# About this exercise:
Output the data below exactly, images excluded.
[[ Data, beginning ]]
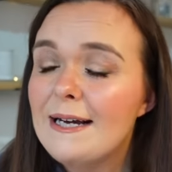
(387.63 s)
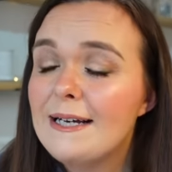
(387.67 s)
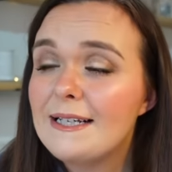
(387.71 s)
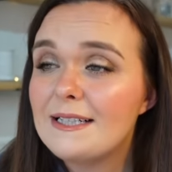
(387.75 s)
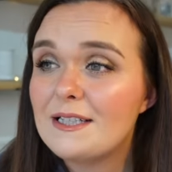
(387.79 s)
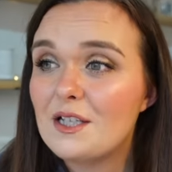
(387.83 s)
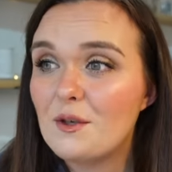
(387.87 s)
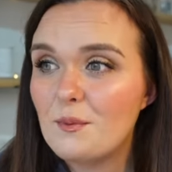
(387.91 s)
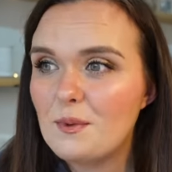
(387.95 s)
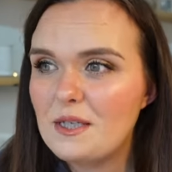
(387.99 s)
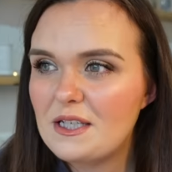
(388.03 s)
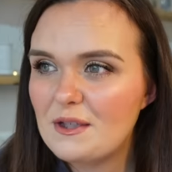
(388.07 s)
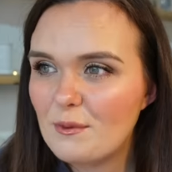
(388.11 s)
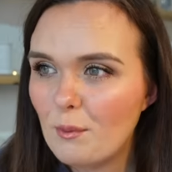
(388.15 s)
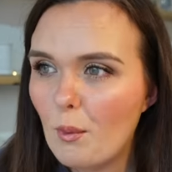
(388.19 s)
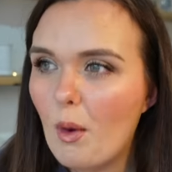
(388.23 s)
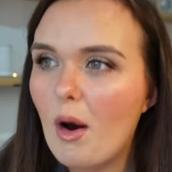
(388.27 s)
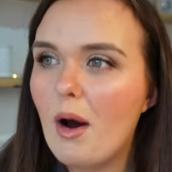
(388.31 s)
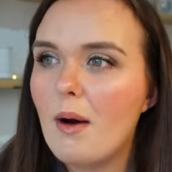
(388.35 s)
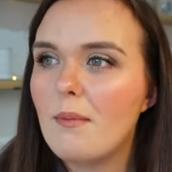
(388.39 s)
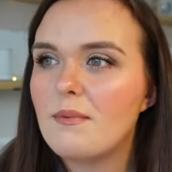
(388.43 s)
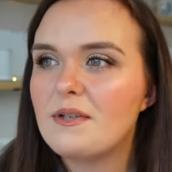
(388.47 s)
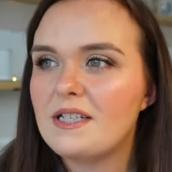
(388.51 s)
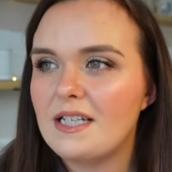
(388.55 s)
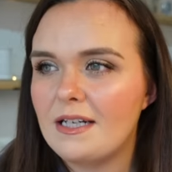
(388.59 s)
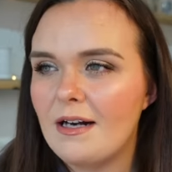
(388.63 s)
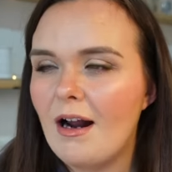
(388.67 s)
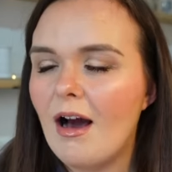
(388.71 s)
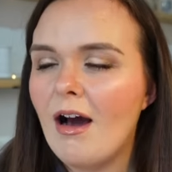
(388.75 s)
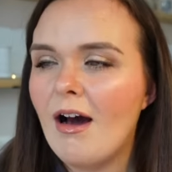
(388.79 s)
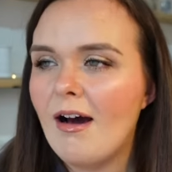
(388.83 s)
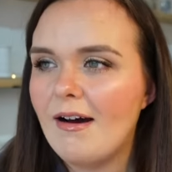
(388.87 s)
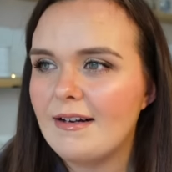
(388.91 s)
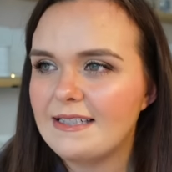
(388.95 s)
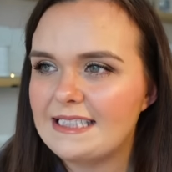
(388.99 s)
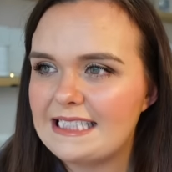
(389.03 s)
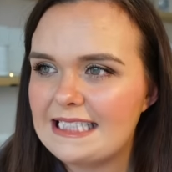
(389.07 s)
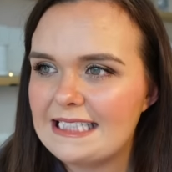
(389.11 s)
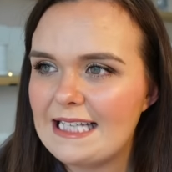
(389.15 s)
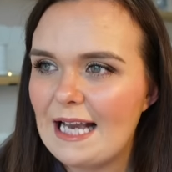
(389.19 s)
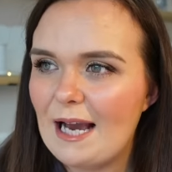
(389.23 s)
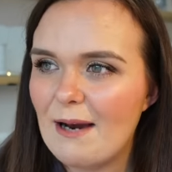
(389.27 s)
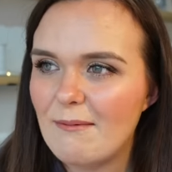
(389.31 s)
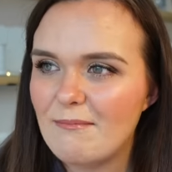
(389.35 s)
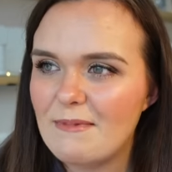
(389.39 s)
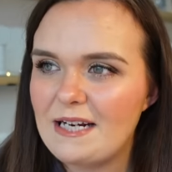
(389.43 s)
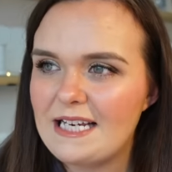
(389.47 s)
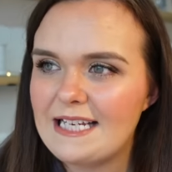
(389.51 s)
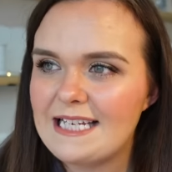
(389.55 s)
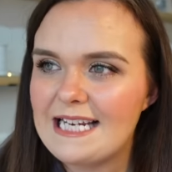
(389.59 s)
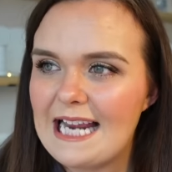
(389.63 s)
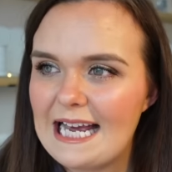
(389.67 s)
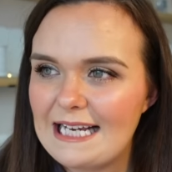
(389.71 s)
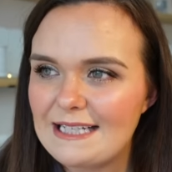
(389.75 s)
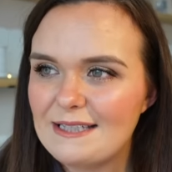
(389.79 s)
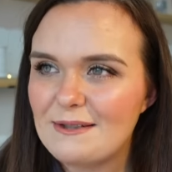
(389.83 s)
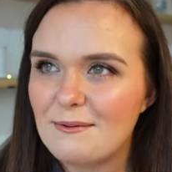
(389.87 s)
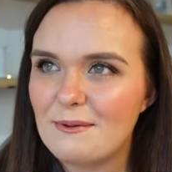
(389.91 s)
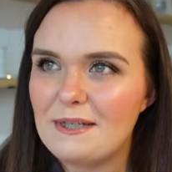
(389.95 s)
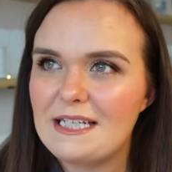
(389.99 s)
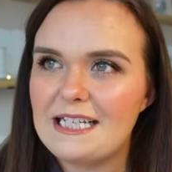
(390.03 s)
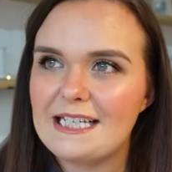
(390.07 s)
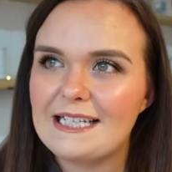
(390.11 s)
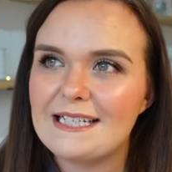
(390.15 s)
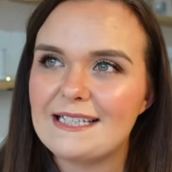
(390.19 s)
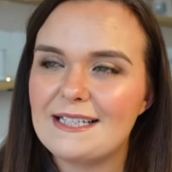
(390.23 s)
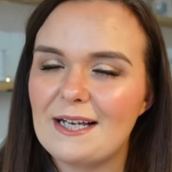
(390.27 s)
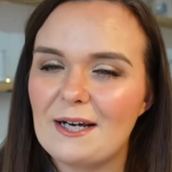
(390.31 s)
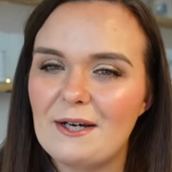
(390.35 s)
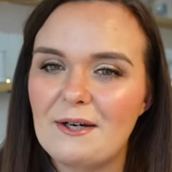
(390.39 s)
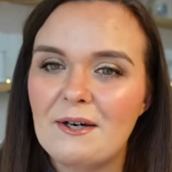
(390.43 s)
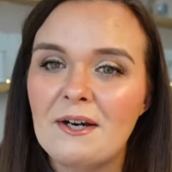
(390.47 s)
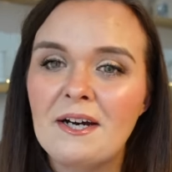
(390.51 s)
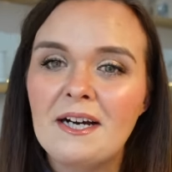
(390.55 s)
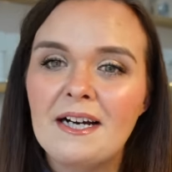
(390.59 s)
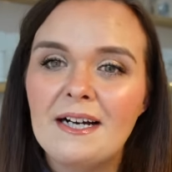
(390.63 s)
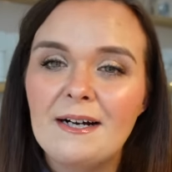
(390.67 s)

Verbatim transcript: so we swapped and ours is happening next week so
[[ Data, end ]]
# Exercise answer:
(387.63 s)
(387.67 s)
(387.71 s)
(387.75 s)
(387.79 s)
(387.83 s)
(387.87 s)
(387.91 s)
(387.95 s)
(387.99 s)
(388.03 s)
(388.07 s)
(388.11 s)
(388.15 s)
(388.19 s)
(388.23 s)
(388.27 s)
(388.31 s)
(388.35 s)
(388.39 s)
(388.43 s)
(388.47 s)
(388.51 s)
(388.55 s)
(388.59 s)
(388.63 s)
(388.67 s)
(388.71 s)
(388.75 s)
(388.79 s)
(388.83 s)
(388.87 s)
(388.91 s)
(388.95 s)
(388.99 s)
(389.03 s)
(389.07 s)
(389.11 s)
(389.15 s)
(389.19 s)
(389.23 s)
(389.27 s)
(389.31 s)
(389.35 s)
(389.39 s)
(389.43 s)
(389.47 s)
(389.51 s)
(389.55 s)
(389.59 s)
(389.63 s)
(389.67 s)
(389.71 s)
(389.75 s)
(389.79 s)
(389.83 s)
(389.87 s)
(389.91 s)
(389.95 s)
(389.99 s)
(390.03 s)
(390.07 s)
(390.11 s)
(390.15 s)
(390.19 s)
(390.23 s)
(390.27 s)
(390.31 s)
(390.35 s)
(390.39 s)
(390.43 s)
(390.47 s)
(390.51 s)
(390.55 s)
(390.59 s)
(390.63 s)
(390.67 s)

Verbatim transcript: so we swapped and ours is happening next week so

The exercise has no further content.